Assembléia permanente no Lauro tem boa receptividade

Texto: Erika de Lima

A assembléia permanente realizada pelo Sindicato dos Trabalhadores Públicos da Saúde no Estado de São Paulo

(SindSaúde) ontem, pela manhã, no hospital Lauro de Souza Lima foi revertida em uma reunião construtiva, tendo a participação de mais de 50 funcionários.

O número de participantes não foi tão grande porque muitos ainda não haviam sido avisados, afirma a representante do comando de greve da regional de Bauru, Iraci Borges Pereira Luz.

Segundo Iraci, a assembléia permanente já havia conseguido levantar algumas questões internas, que estavam atrapalhando o andamento do trabalho. "Nós ficamos muito satisfeitos com esse primeiro dia, principalmente pela forma com que a reunião foi encaminhada", afirma.

Foram formadas algumas comissões para percorrer os diversos setores do hospital e convidar mais funcionários para participar da assembléia. De acordo com Iraci, os grevistas discutiram sobre algumas situações que ocorriam internamente e também sobre o corte de passes para aqueles que faltarem por algum motivo no trabalho. "Foi muito positiva a reunião porque as pessoas deram outra visão ao movimento. Até houve interesse de funcionários que não haviam aderido

à greve, mas que acabaram participando do debate", relata.

A diretoria do hospital, mesmo sendo vista como representante do governo, não puniu ninguém. "Não queremos atrito com nenhum órgão do governo, apenas pretendemos negociar nosso reajuste", ressalta a representante do comando de greve.

O registro da entrada e saída dos funcionários continua sendo feito.

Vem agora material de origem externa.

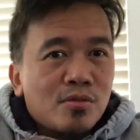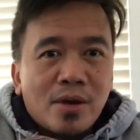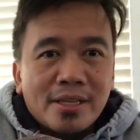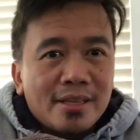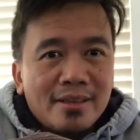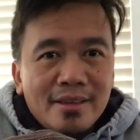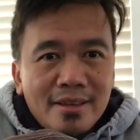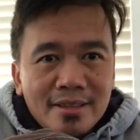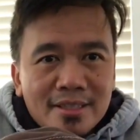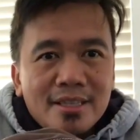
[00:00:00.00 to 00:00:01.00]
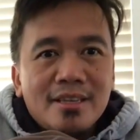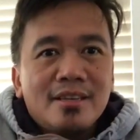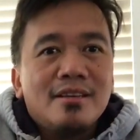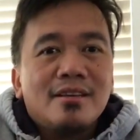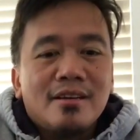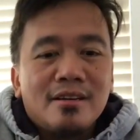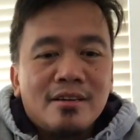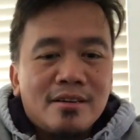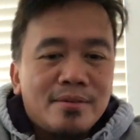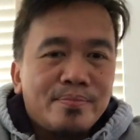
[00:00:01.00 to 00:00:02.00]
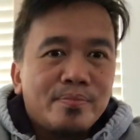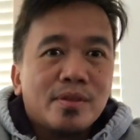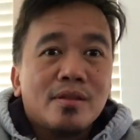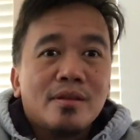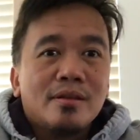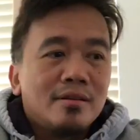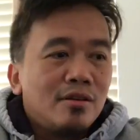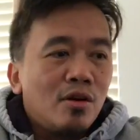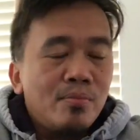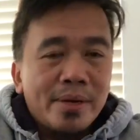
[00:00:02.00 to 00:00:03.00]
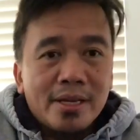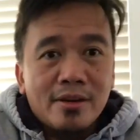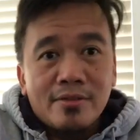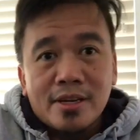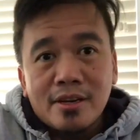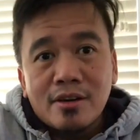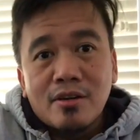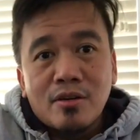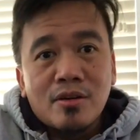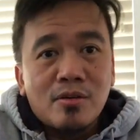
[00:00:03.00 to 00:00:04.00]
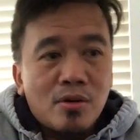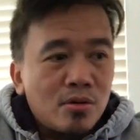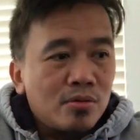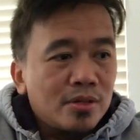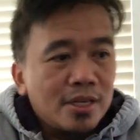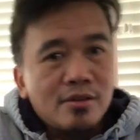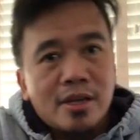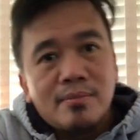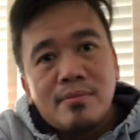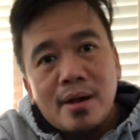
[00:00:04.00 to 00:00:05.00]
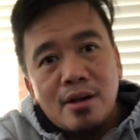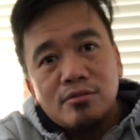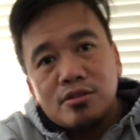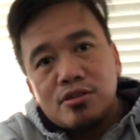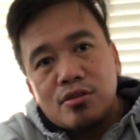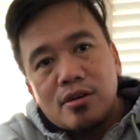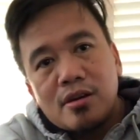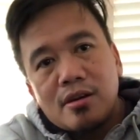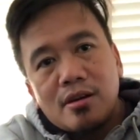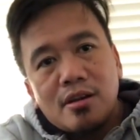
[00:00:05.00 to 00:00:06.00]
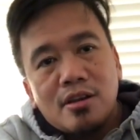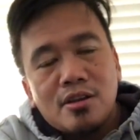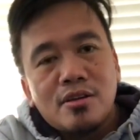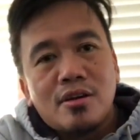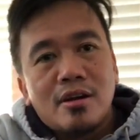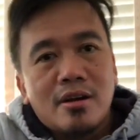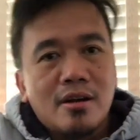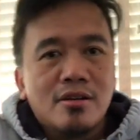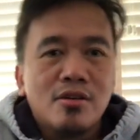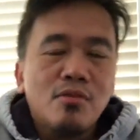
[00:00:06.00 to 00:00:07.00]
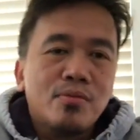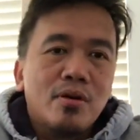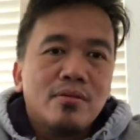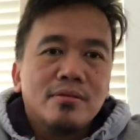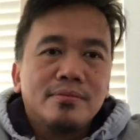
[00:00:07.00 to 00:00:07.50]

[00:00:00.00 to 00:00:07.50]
quite easy opening over here, or hole that you can mount your GoPro.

O comando de greve continuará de prontidão até amanhã, dia decisivo, quando uma nova assembléia será realizada, às 9 horas, no hospital, para discutir o assunto inicial do movimento.

A categoria está reivindicando aumento salarial de 67,8%, piso de três salários mínimos, regulamentação da jornada semanal de 30 horas para os administrativos e carreira de apoio à pesquisa, distribuição igualitária do prêmio de incentivo para todos os trabalhadores e vale-refeição de R$ 8,40.

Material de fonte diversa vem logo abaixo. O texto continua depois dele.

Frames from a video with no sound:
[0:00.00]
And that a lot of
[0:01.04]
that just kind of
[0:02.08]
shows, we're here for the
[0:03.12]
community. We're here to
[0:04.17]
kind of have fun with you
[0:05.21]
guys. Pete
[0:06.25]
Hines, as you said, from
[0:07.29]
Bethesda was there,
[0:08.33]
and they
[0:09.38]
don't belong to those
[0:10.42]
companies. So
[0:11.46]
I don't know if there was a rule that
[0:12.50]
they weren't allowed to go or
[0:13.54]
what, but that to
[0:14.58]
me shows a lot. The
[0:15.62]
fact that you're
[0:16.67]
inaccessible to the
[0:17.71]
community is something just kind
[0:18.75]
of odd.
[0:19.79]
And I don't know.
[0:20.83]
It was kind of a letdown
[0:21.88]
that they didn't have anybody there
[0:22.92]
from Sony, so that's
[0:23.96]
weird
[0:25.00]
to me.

Hoje, pelo menos, um ônibus sairá do hospital para ir até o Museu de Arte de São Paulo (Masp), para o encontro de grande parte do funcionalismo público.

Errata

Na matéria intitulada "SindSaúde espera adesão de 100% do "Lauro" à greve", na edição de ontem, no sexto parágrafo houve um equívoco no que diz respeito à punição do hospital Lauro de Souza Lima. A instituição não estaria punindo aqueles que aderiram à greve, e a carta das diretorias técnicas dos hospitais já havia sido encaminhada independente da greve.

Nela constava que a diretoria iria cortar os passes de todos os funcionário que entrarem em férias, licença de saúde, faltas abonadas, justificadas, injustificas e doação de sangue. Esse é um procedimento que já existe e é adotado pelas instituições, e que segundo o SindSaúde, não é uma "prática" feita com todos os profissionais de saúde.

O que o SindSaúde quer, é que a lei seja igual para todos, tanto para aqueles que não têm um compromisso com o público quanto para os "compromissados".